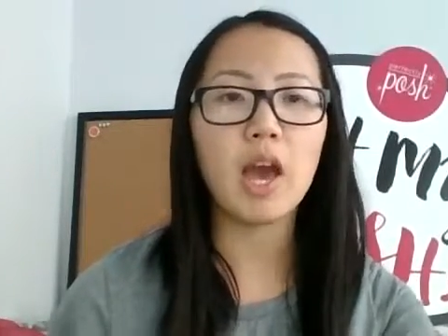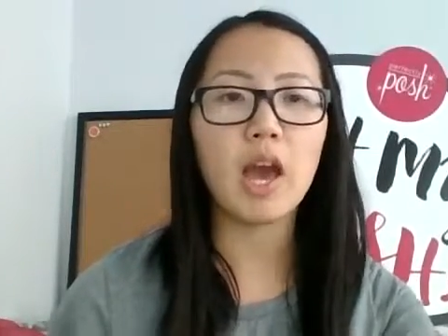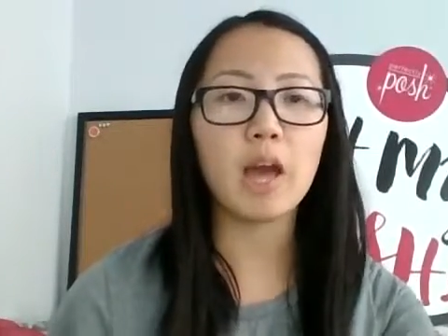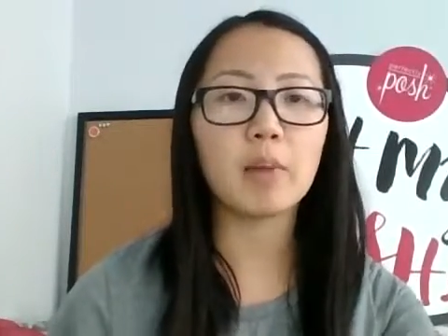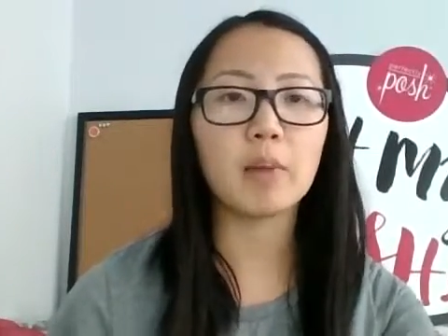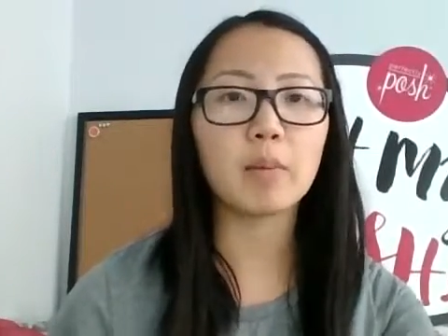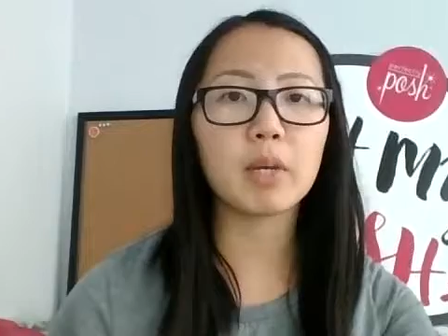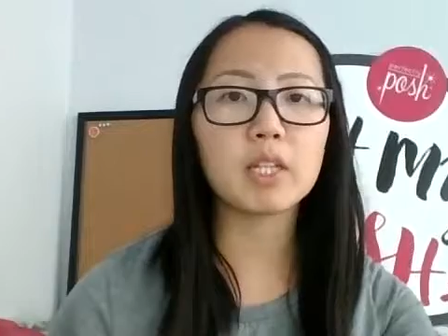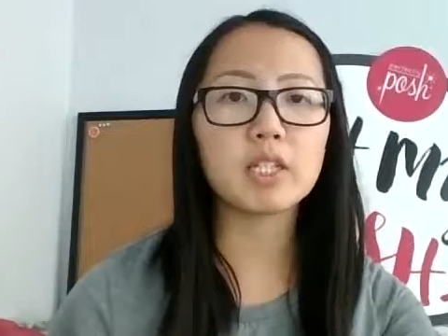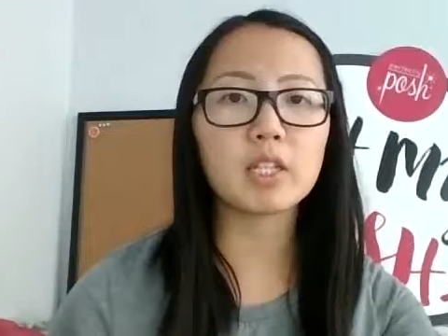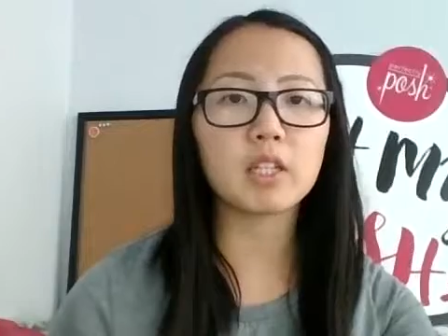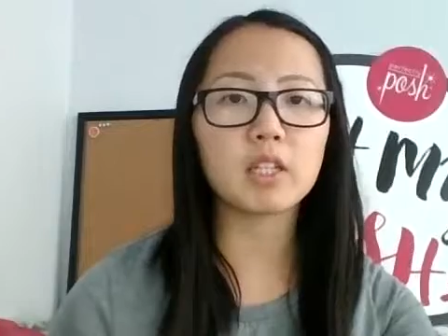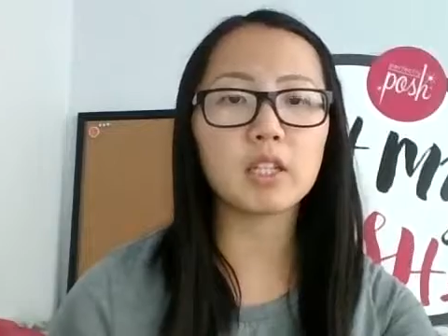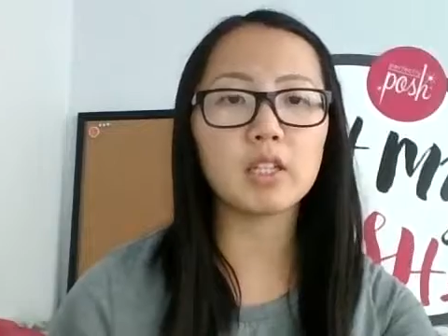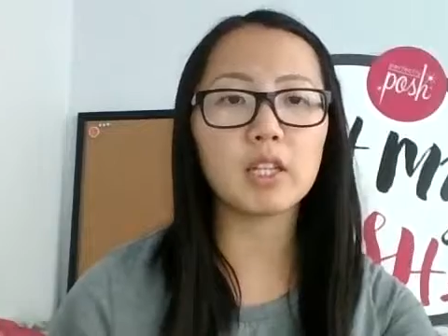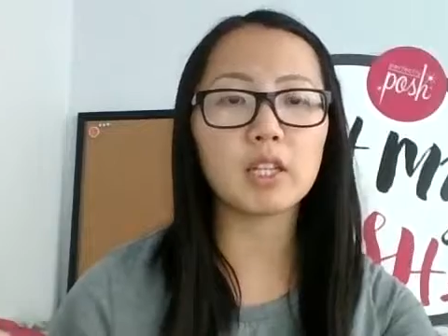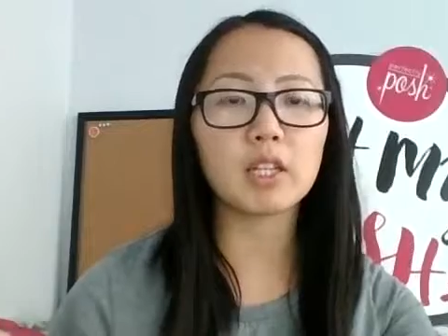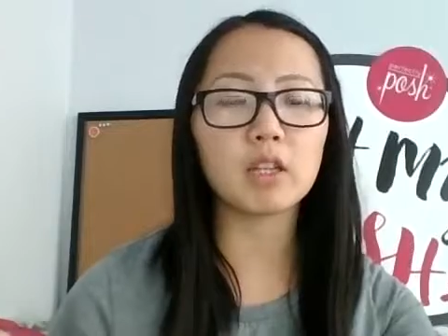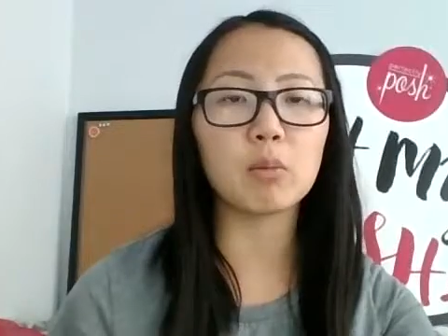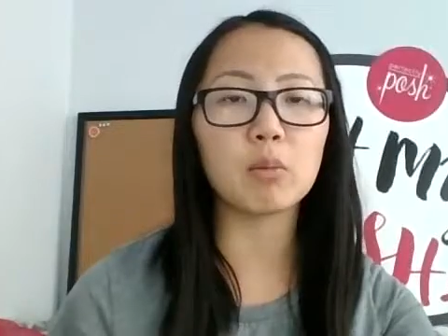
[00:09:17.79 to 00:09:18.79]
and basically
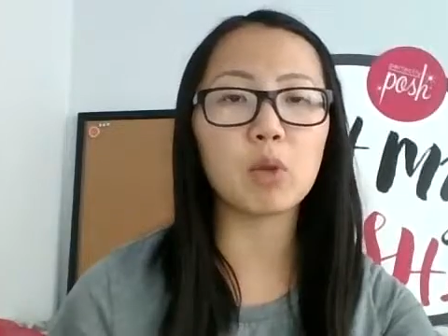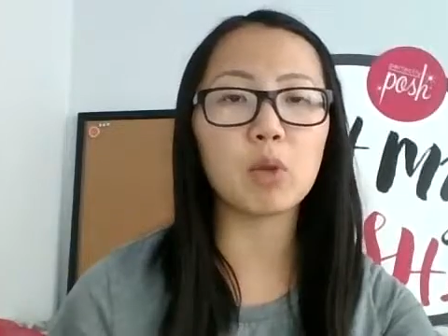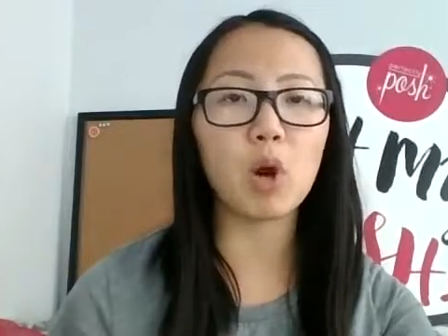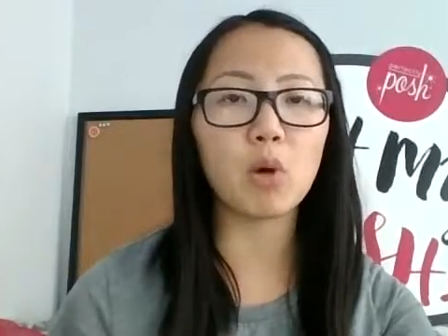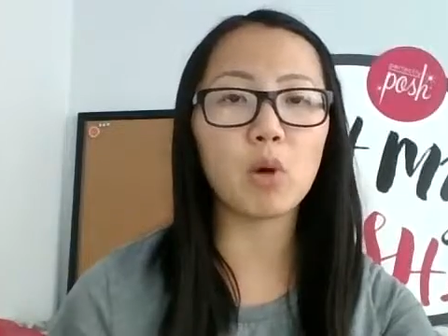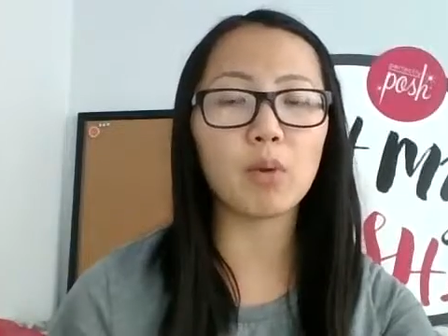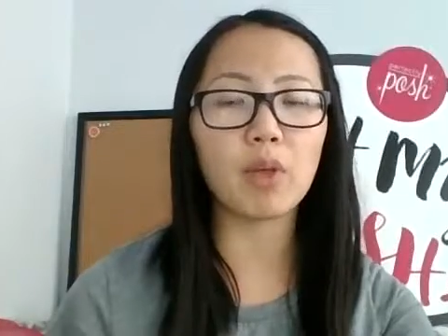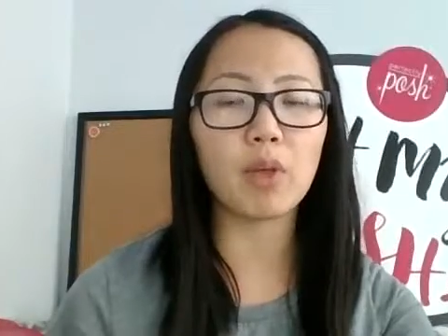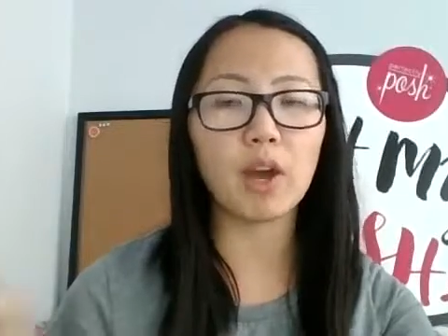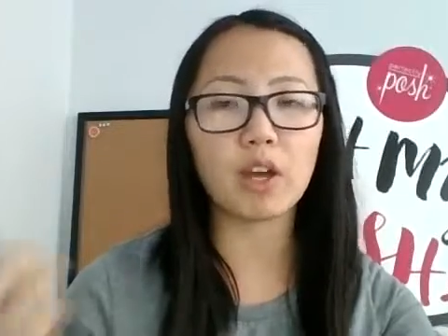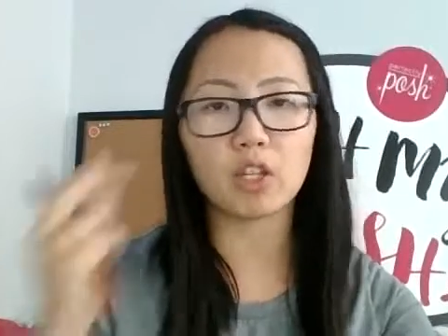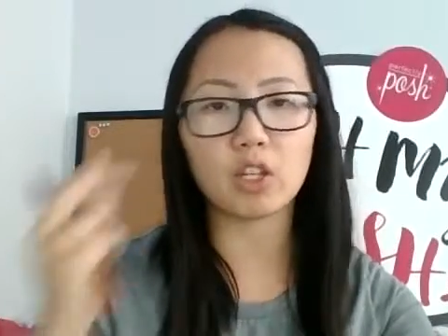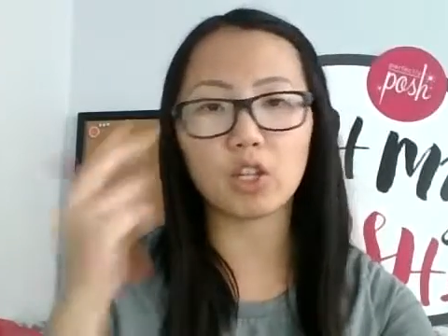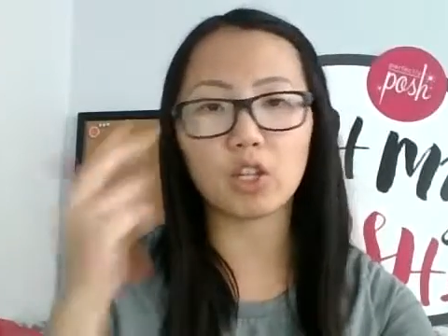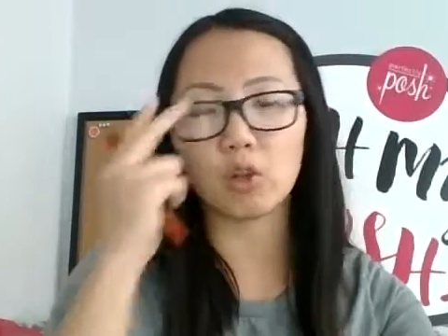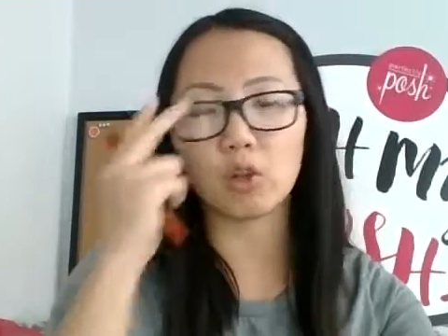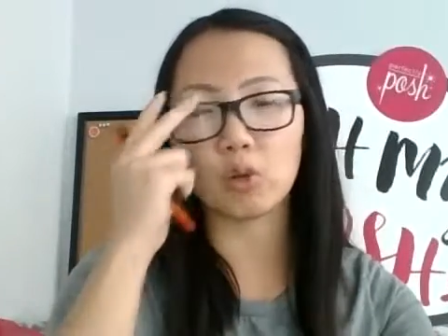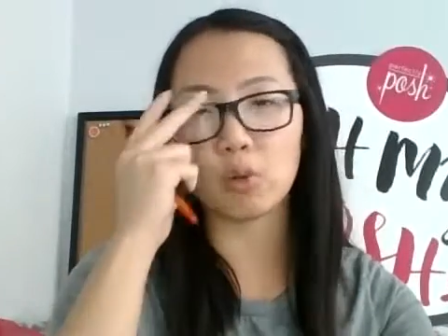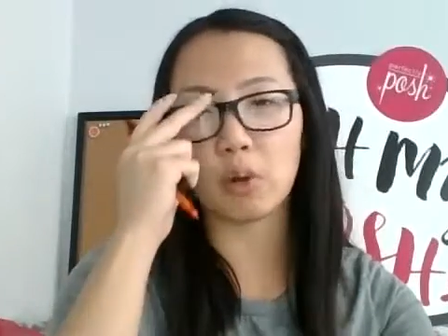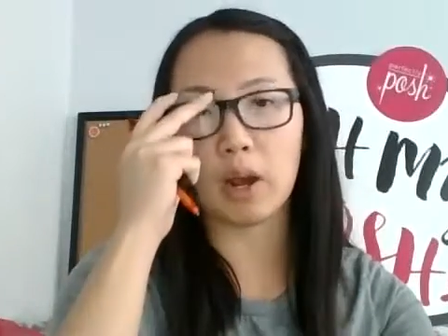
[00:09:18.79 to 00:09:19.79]
let them know that
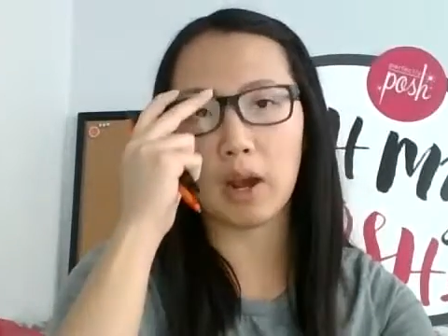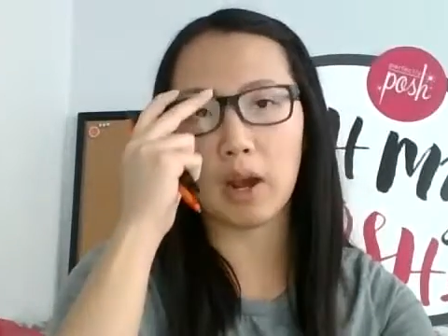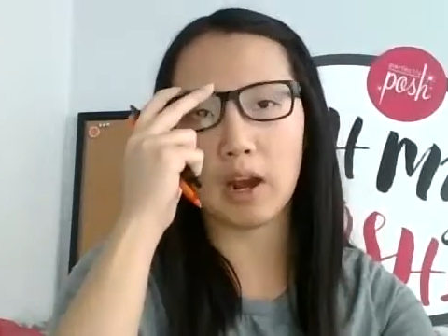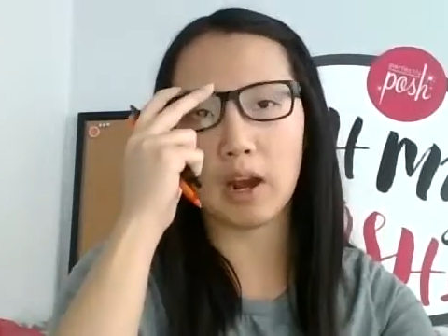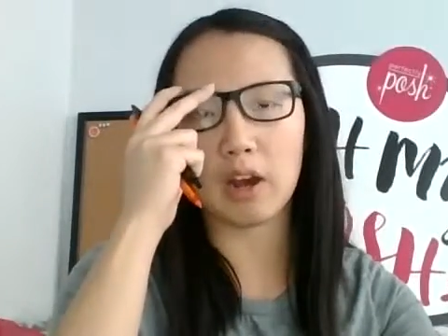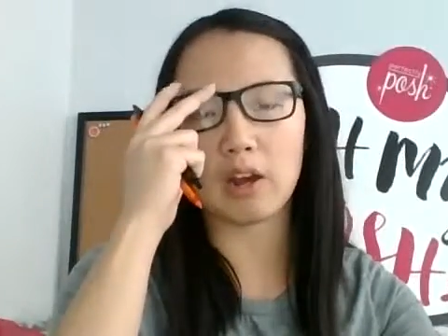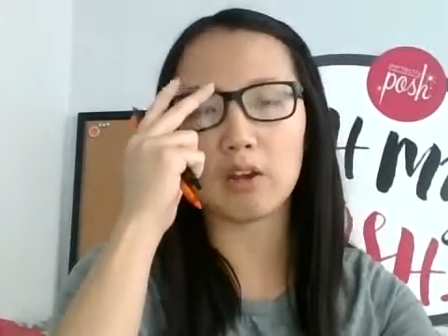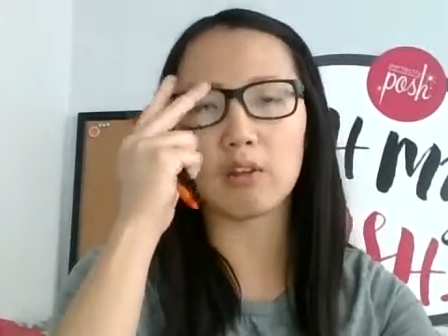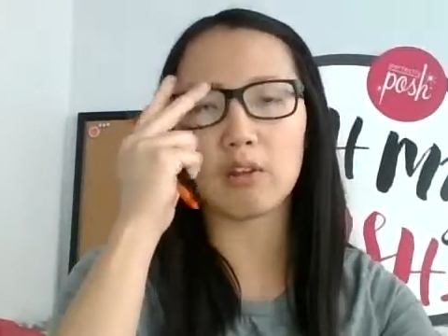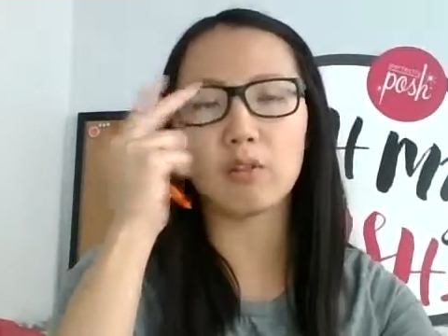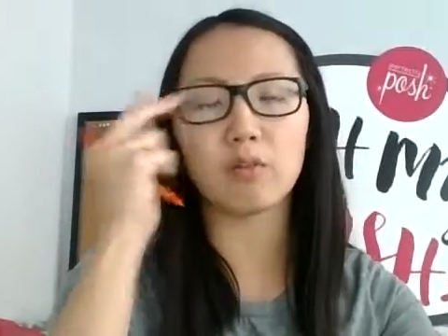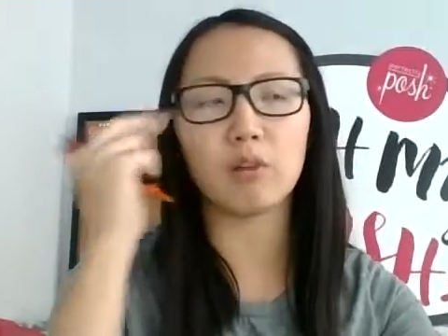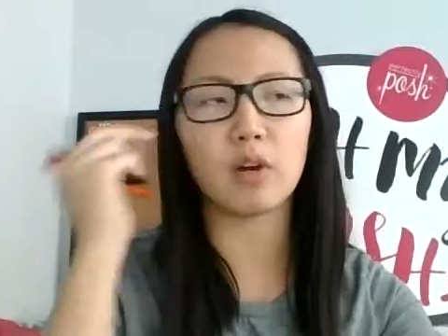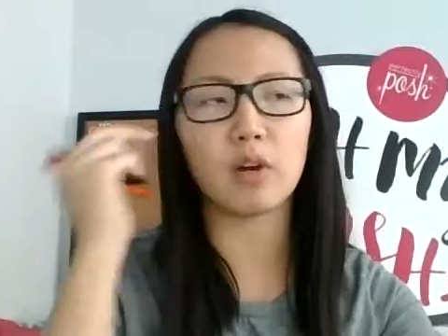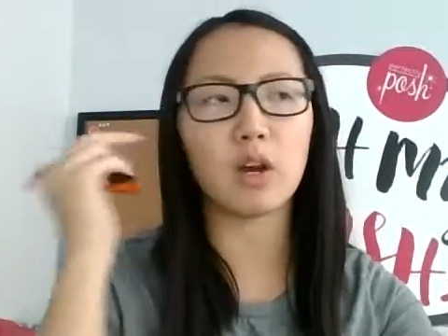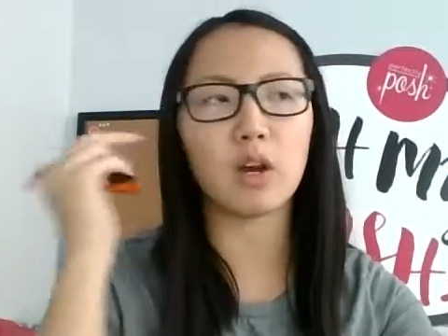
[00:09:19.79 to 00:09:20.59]
you have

####################

Exercise brief –
What is needed is a verbatim copy of the entries, leaving out any pictures.

Response below –
[00:09:17.79 to 00:09:18.79]
and basically
[00:09:18.79 to 00:09:19.79]
let them know that
[00:09:19.79 to 00:09:20.59]
you have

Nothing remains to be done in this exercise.